The financial results of Byju’s for the year ended March 2022 were probably awaited with as much anticipation as the annual Union Budgets. When Byju’s released its results for the year ending March 31, 2021 about a year ago, they had stated that the revenue was readjusted since the auditors did not agree with the method of revenue recognition followed by the company.
Much has happened at Byju’s since the 2021 results were announced. Some investors have left the Board, the auditors resigned and a CFO joined and left the company in a matter of months. Byju’s had to renegotiate the terms and conditions of a loan with an US institution. The company appointed a new firm as auditors, got a new CFO and formed an Advisory Council to assist the company in navigating through uncharted waters.
For the year ended March 2023, Byju’s only announced a summary of their financials. Excluding all acquisitions, the core business of Think & Learn, has reported substantial growth, with total income surging to ₹3,569 crore from ₹1,552 crore in the previous year, marking a robust 2.3x increase.
The numbers
The EBITDA loss for the core business decreased from ₹2,406 crore to ₹2,253 crore year-on-year (YoY), coupled with an improved margin from -155 per cent to -63 per cent from FY21 to FY22. These numbers were the standalone financials and did not include the results of the many acquisitions that Byju’s made over the years.
Not all the acquisitions have gone according to plan — the consolidated numbers could possibly include some impairment losses. Considering the amount of publicity the company has received over the last couple of years, Byju’s would do well to announce their consolidated financial results.
They would do even better if they make public the main contents of the report of the auditors. The auditors for the year ended March 31, 2021 had some comments to make on revenue recognition and internal controls. Making public the main contents of the report of the new audit firm would clear the air on whether those comments still remain or have been rectified.

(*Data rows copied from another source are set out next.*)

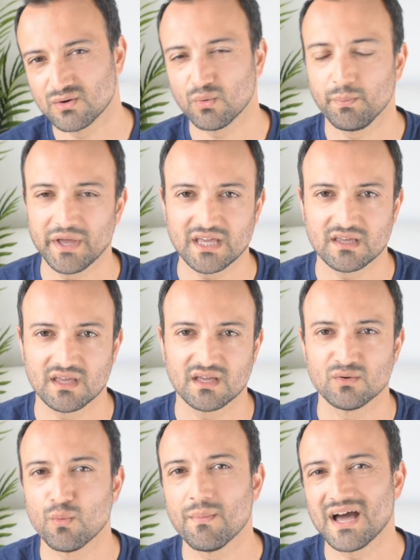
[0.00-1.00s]
or
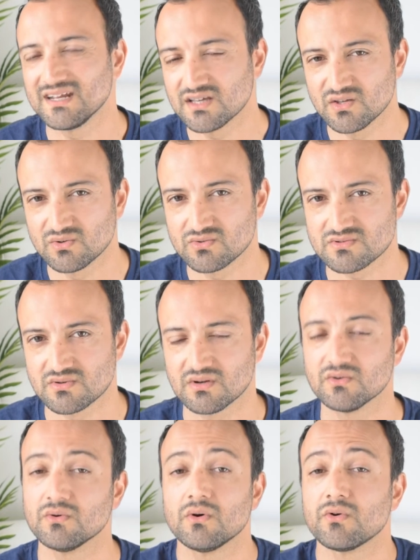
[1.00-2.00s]
picking or manicures
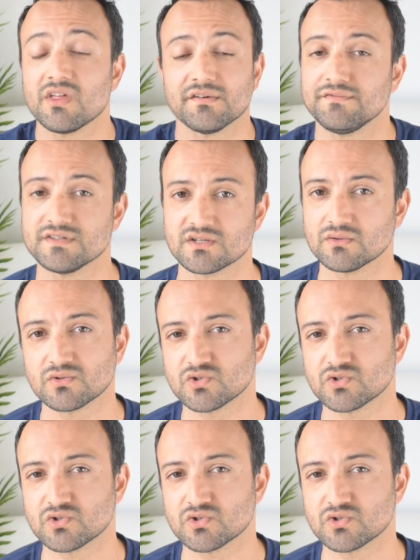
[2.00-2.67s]
or other physical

The management of Byju’s have also stated that the audited results for the year ended March 31, 2023 would be announced in due course of time.
IPO plans?
Not being a public company, Byju’s are not duty-bound to put out their results and audit reports in the public domain. It is possible that they are doing so to negate some of the negative publicity that they have encountered over the years.
Negative publicity impacts valuations adversely, which in turn impacts the returns to investors. It is apparent that the days of dizzying valuations and dazzling non-revenue metrics (such as the number of hours students engaged on the platform) are long gone. Further investment rounds would be harder to get.
It is being reported that Byju’s wants to take one of the companies it acquired — Aakash Education Services — public in 2024. It is possible that valuations for this IPO would be reasonable since the Aakash acquisition was probably the only one that was a win-win for both the parties — the acquiree profited generously from the transaction and Byju’s got much-needed cash flows.
Byju’s could use the time till the proposed IPO to get used to the culture of a public company — announcing the consolidated results on time every quarter, having an independent audit committee and enforcing robust corporate governance practices.
The bourses in India have never really discouraged companies that have a history of losses but with a reasonable management and tolerable corporate governance policies from being listed. There is no reason to believe that their treatment of Byju’s would be any different provided they step up their game.